Stories

Boise Family Focused on Here-and-Now After Daughter’s Batten Diagnosis

September 13, 2015

Hannah Rodgers was already having seizures and going blind by the time her parents met a neurologist who could care for their daughter.

But the Boise couple had a diagnosis to finally explain the bizarre problems that were setting their child apart from others on the playground.

Her parents, Trina and Bob, had observed that there was a standstill in their daughter’s ability to learn certain letters. She was having unexplained seizures.

By first grade, her teachers noticed she was holding everything inches from her face. An optometrist took one look at her retinas and knew something was seriously wrong. She referred the young girl to a special ophthalmic practice in Portland, Ore., and the devastating news came back: a rare progressive neurodegenerative condition called Batten disease.

And then the only neurologist willing to take on Hannah’s care told them up front that he had only read about Batten disease in a medical textbook.

Hannah Rodgers, now 10, is the only person in the state of Idaho with the disease.

This is a story of one family’s hunt to understand their daughter’s abrupt change of life. It is the story of love and coming to terms with the worst news a parent can hear: Your child has a fatal condition that looks terrible now but is just going to get worse. It is a story of fortitude and wanting to give Hannah everything a shortened life has to offer.

There may not be a sweet 16, but she had a blowout princess party for her 10th birthday. And she rides a bicycle for two that gives her the freedom of a sighted person. She has swim lessons to keep her afloat. Her parents have been spending months building a bedroom and bath in the space that was once their garage. It will be able to accommodate the inevitable wheelchair and all the medical equipment that will be necessary when she is no longer able to feed herself. The walls will be pink — Hannah’s favorite color.

Trina and Bob Rodgers are making a life worth living for their daughter, who lost the genetic lottery and inherited two copies of a genetic mutation unknowingly passed on by both of them. “We will do everything to keep Hannah happy,” said Trina, who knows what it means to take charge of an illness. “No one in Idaho knows anything about Batten. I have had to learn a lot, and teach a lot.”

‘Something serious’

Hannah was 2 years old when she convulsed in her mother’s arms, only seconds after waking from a nap. Her body turned stiff and she was shaking violently. The ambulance was summoned and by the time the medics arrived Hannah was fine. Her doctor chalked it up to febrile seizures, which are not uncommon in infants fighting an infection. Two years later, there was another grand mal seizure, but again her pediatrician didn’t think it was anything to worry about. “Hannah, can you skip for me?” the doctor asked. She did. And the neurologist smiled and turned to her mother.

“She’s fine,” he said.

In hindsight, Trina thinks that Hannah had drop seizures when she was a toddler. She would space out and drop to the ground. In seconds, she was up again, happy and running around.

But by age four, this second seizure seemed to have left some subtle damage. Hannah was no longer able to recite her phone number or her address. She had trouble naming colors or objects. “Whatever was going on,” Trina now says, “I knew it was something serious.”

The first neurologist to examine Hannah said “that I was making this all up and that there was nothing wrong,” Trina explained.
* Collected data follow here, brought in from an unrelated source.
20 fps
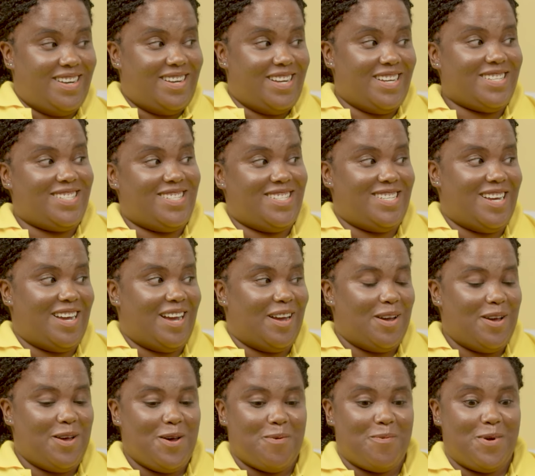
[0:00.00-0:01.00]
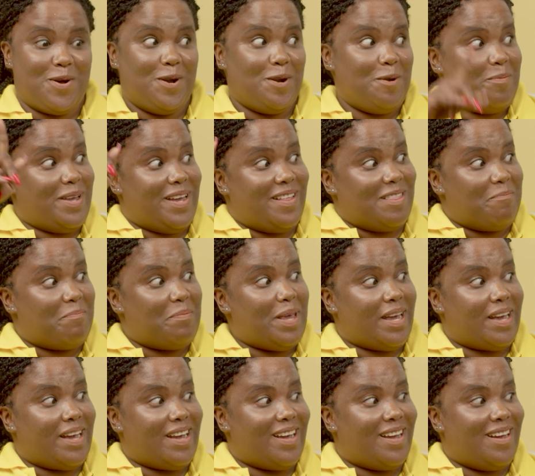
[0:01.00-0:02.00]
Next year, we're going to be at the
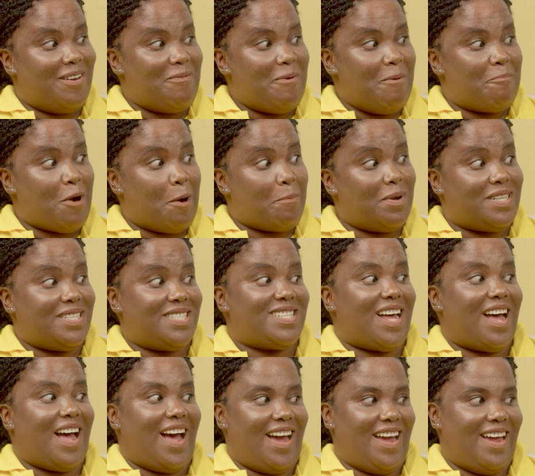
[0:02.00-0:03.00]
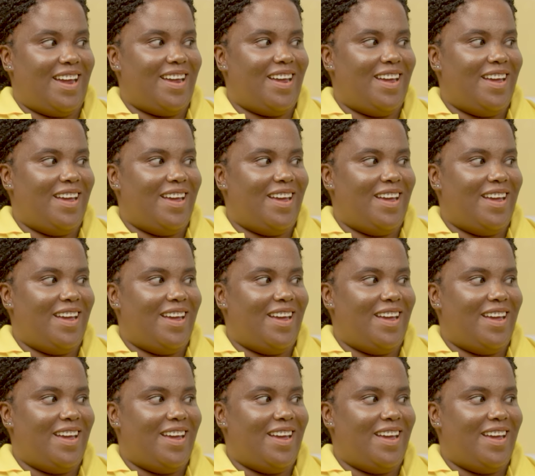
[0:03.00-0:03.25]
peak when properties are high.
All she wanted was a test to confirm her daughter had seizure disorder. “She was losing information. Her handwriting was getting worse, not better.” And then she had another seizure at home. An ambulance was summoned and the child was in a trance but screaming, “I can’t see.”
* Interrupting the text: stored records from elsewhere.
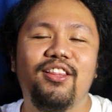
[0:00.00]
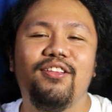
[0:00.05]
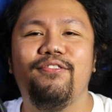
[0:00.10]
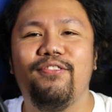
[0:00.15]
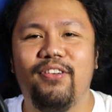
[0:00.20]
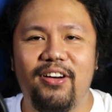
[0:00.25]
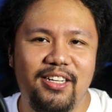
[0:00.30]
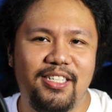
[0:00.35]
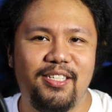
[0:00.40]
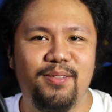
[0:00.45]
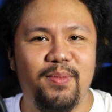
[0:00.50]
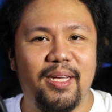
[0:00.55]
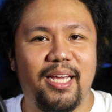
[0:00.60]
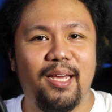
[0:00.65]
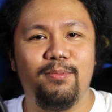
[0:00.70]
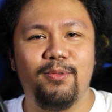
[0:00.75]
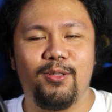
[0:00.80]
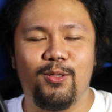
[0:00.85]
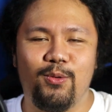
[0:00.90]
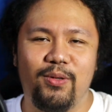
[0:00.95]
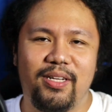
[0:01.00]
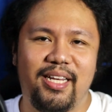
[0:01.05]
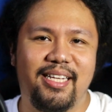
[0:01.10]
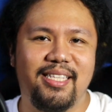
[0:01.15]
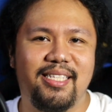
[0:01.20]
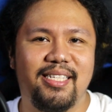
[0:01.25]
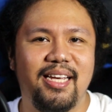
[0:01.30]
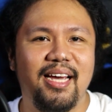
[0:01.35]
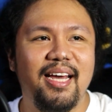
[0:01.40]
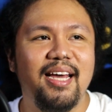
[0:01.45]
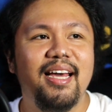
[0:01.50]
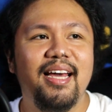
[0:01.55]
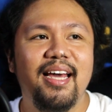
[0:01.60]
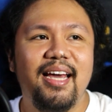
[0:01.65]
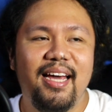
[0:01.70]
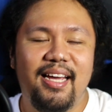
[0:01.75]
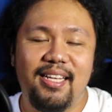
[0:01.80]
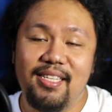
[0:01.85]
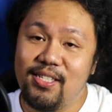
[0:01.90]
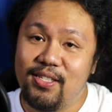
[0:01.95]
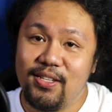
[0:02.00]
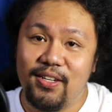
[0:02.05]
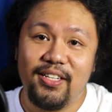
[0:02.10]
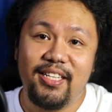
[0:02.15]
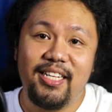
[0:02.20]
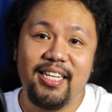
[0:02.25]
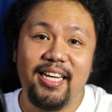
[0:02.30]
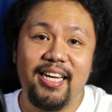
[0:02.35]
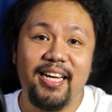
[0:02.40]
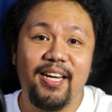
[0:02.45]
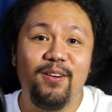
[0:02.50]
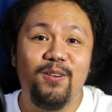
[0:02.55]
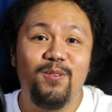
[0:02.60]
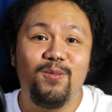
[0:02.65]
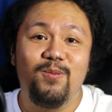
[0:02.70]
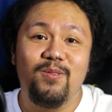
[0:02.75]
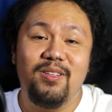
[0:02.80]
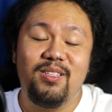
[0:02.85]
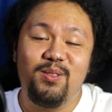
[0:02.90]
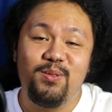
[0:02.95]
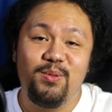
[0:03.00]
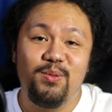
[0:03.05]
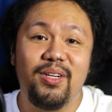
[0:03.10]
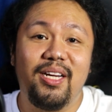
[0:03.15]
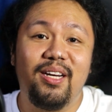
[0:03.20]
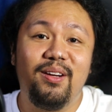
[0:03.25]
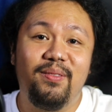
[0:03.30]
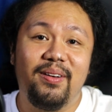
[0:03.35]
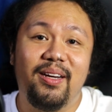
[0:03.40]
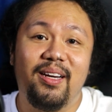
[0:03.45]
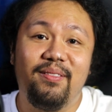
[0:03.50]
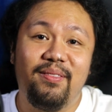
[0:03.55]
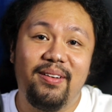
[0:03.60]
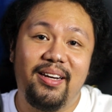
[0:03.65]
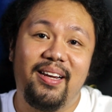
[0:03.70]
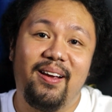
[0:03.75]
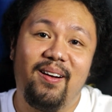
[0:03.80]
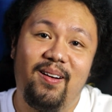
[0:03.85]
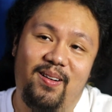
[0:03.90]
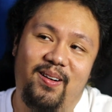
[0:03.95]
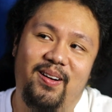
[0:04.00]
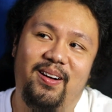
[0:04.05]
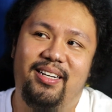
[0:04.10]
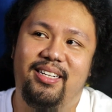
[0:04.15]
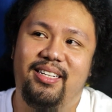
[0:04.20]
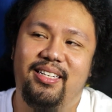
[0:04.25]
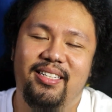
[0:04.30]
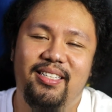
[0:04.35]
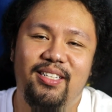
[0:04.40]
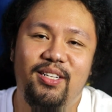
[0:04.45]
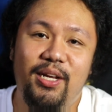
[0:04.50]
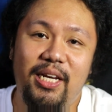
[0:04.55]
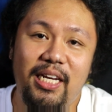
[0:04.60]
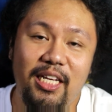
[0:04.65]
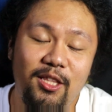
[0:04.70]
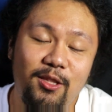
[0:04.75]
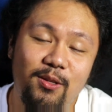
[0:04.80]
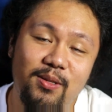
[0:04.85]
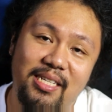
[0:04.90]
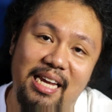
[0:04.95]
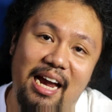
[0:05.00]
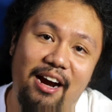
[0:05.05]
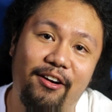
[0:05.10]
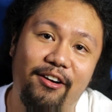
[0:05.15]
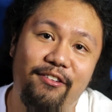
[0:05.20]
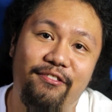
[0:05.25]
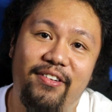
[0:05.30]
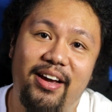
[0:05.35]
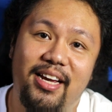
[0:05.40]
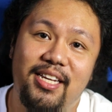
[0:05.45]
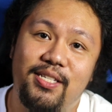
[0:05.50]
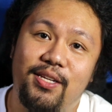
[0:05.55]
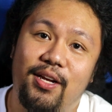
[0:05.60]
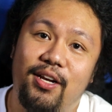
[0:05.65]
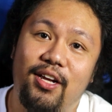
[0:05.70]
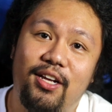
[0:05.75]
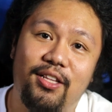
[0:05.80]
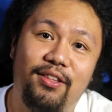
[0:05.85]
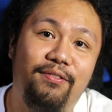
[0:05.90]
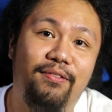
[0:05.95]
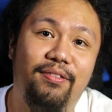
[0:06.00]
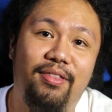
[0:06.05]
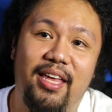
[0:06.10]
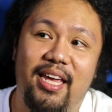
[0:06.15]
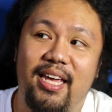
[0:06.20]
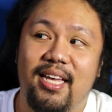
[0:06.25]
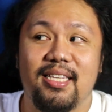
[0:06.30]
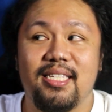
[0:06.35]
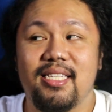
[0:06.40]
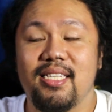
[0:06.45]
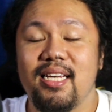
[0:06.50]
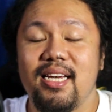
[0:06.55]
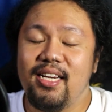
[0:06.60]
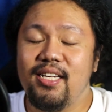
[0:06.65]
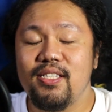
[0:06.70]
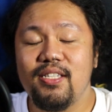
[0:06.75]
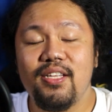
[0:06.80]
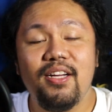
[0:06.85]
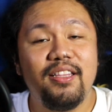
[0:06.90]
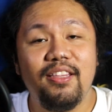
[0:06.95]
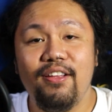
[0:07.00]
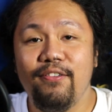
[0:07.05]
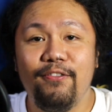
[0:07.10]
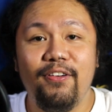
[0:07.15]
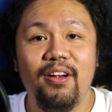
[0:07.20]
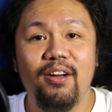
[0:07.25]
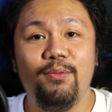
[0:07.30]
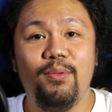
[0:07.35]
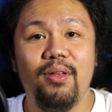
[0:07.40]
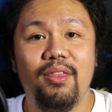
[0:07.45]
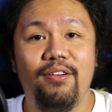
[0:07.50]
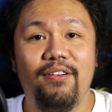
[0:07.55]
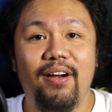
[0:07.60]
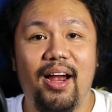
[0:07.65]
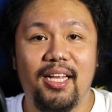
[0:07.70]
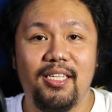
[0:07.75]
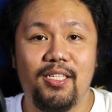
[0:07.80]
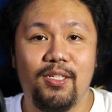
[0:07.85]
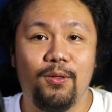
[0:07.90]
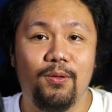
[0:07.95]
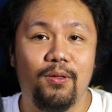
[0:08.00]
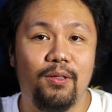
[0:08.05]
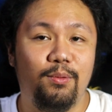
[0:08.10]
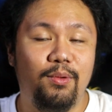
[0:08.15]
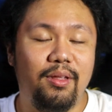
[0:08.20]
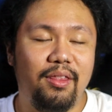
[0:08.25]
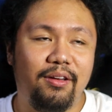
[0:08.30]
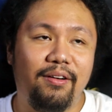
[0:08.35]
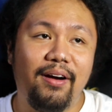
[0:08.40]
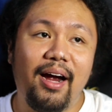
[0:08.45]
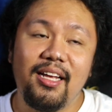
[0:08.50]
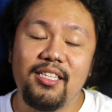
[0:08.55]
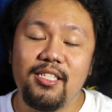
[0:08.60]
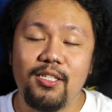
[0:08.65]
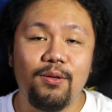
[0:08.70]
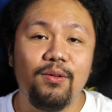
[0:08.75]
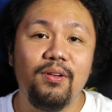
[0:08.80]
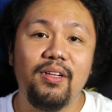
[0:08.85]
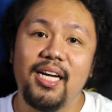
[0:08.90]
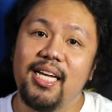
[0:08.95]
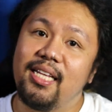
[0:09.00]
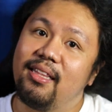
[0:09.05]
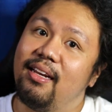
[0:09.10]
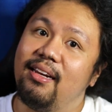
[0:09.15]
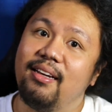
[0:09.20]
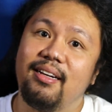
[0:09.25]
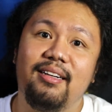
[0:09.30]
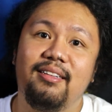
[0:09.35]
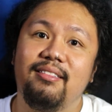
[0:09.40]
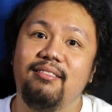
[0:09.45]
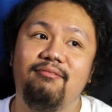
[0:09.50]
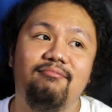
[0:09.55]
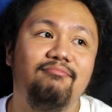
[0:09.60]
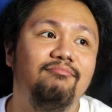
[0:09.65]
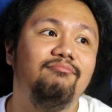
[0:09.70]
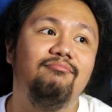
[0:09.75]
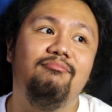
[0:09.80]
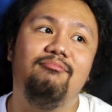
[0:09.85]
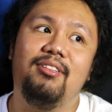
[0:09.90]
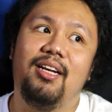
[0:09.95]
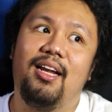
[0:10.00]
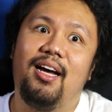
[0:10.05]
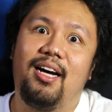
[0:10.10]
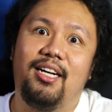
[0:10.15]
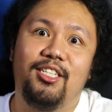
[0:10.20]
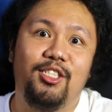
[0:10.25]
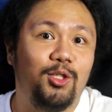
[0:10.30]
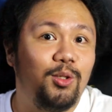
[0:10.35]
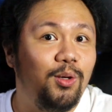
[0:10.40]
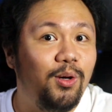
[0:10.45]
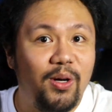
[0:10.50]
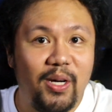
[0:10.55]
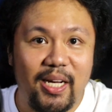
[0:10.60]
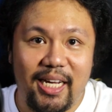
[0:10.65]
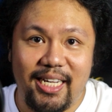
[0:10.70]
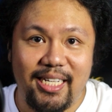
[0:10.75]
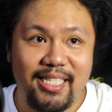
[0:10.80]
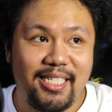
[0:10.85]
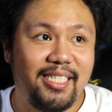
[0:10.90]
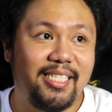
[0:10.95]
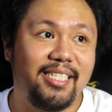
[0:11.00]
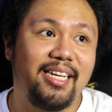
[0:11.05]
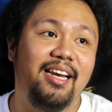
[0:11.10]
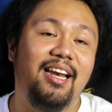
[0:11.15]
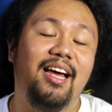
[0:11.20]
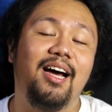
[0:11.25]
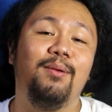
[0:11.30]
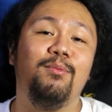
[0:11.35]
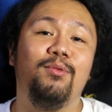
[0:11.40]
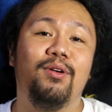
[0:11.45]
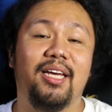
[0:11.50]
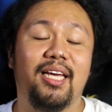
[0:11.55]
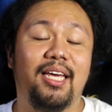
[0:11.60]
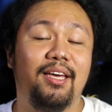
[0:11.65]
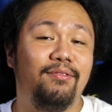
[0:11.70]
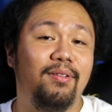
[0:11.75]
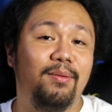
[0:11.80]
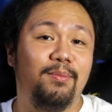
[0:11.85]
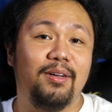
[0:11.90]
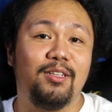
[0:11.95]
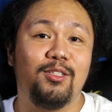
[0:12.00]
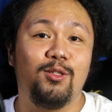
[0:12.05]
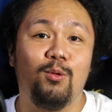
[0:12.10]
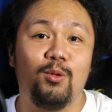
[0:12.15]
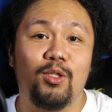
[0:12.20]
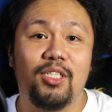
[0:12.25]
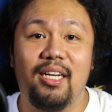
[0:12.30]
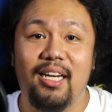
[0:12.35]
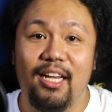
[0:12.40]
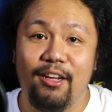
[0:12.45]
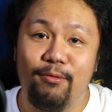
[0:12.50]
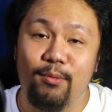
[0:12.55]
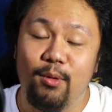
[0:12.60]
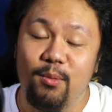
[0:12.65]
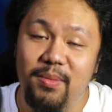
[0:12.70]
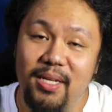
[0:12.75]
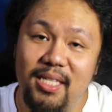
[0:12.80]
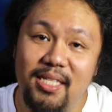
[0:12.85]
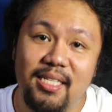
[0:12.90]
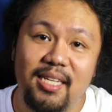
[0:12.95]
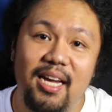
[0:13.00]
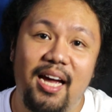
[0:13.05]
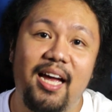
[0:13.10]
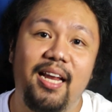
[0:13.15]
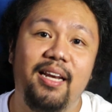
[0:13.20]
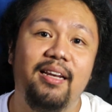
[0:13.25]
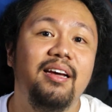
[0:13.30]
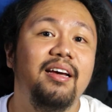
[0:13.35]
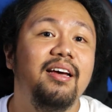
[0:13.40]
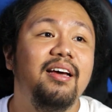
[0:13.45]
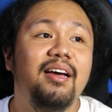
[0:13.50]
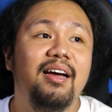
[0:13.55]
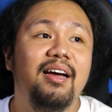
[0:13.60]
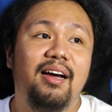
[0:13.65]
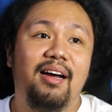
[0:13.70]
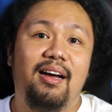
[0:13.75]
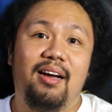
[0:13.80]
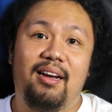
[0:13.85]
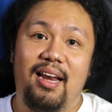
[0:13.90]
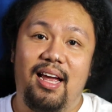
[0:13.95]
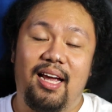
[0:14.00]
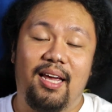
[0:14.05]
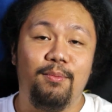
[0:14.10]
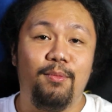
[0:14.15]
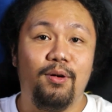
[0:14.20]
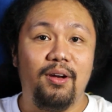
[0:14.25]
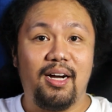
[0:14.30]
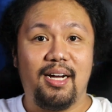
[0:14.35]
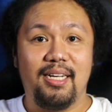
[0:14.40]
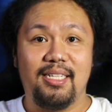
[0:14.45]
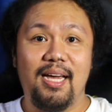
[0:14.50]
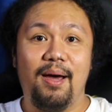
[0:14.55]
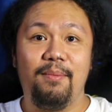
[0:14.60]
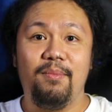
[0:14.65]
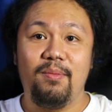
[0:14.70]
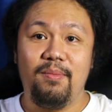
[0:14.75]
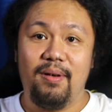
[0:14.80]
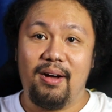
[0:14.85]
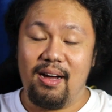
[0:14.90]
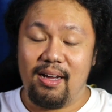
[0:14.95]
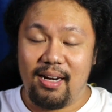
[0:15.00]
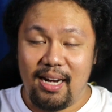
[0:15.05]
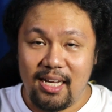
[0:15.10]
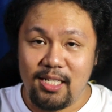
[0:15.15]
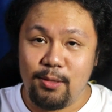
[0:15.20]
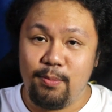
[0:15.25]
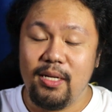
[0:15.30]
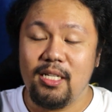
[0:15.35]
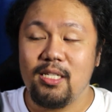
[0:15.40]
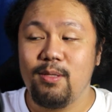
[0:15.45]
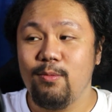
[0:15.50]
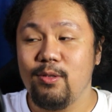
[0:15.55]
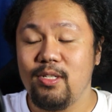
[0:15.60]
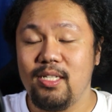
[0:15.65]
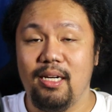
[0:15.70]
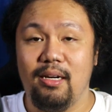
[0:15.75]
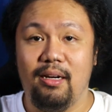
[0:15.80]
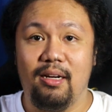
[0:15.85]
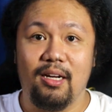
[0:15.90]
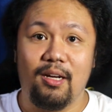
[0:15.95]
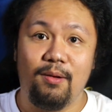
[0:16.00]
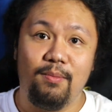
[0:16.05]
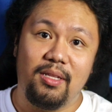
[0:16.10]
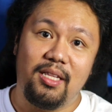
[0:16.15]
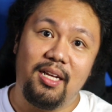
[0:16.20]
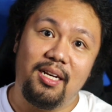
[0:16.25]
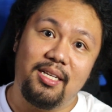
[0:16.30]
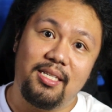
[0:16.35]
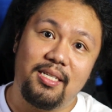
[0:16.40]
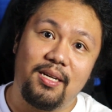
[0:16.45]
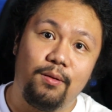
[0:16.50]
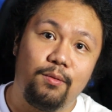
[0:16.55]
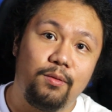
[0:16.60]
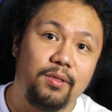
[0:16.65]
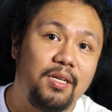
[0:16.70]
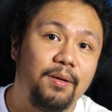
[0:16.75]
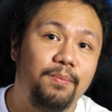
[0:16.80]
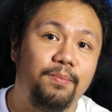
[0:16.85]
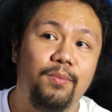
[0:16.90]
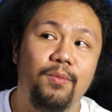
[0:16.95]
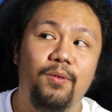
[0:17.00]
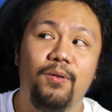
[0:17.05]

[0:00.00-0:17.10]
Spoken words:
lot of us became students and studying was really, really, really hard. You need to sacrifice a lot of things. And it's not different with grad school. With grad school nga, talagang wala kang choice. Kailangan mong i-give up ang social life mo minsan. Ang lagi mo lang kasama, mga classmates mo, sila lang yung madalas kausap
Batten disease is rare, occurring in two to four of every 100,000 live births. Children appear to develop normally, but symptoms of vision problems or seizures begin between ages 5 and 10. The children may have behavior and personality changes. Learning slows. There is a progressive loss of sight and worsening seizures. In time, the children are bedridden and demented. It is fatal by the teens or early 20s.

The condition is made up of a group of genetic mutations that are called neuronal ceroid lipofuscinoses, or NCLs. When both parents are carriers of one defective gene they have a one in four chance of passing the disease on to their children. Their healthy children have a 50 percent chance of being a carrier as well.

The symptoms are triggered by a build-up of cellular debris, fats and proteins, that can’t be cleared away. These lipopigments build up in the brain and the eye and in skin and muscle.

There are no known treatments that stop this degeneration, although there is research ongoing to develop enzyme replacement therapy, gene therapy or stem cell therapy and drugs that might be able to clear out the abnormal accumulation of the fats and proteins.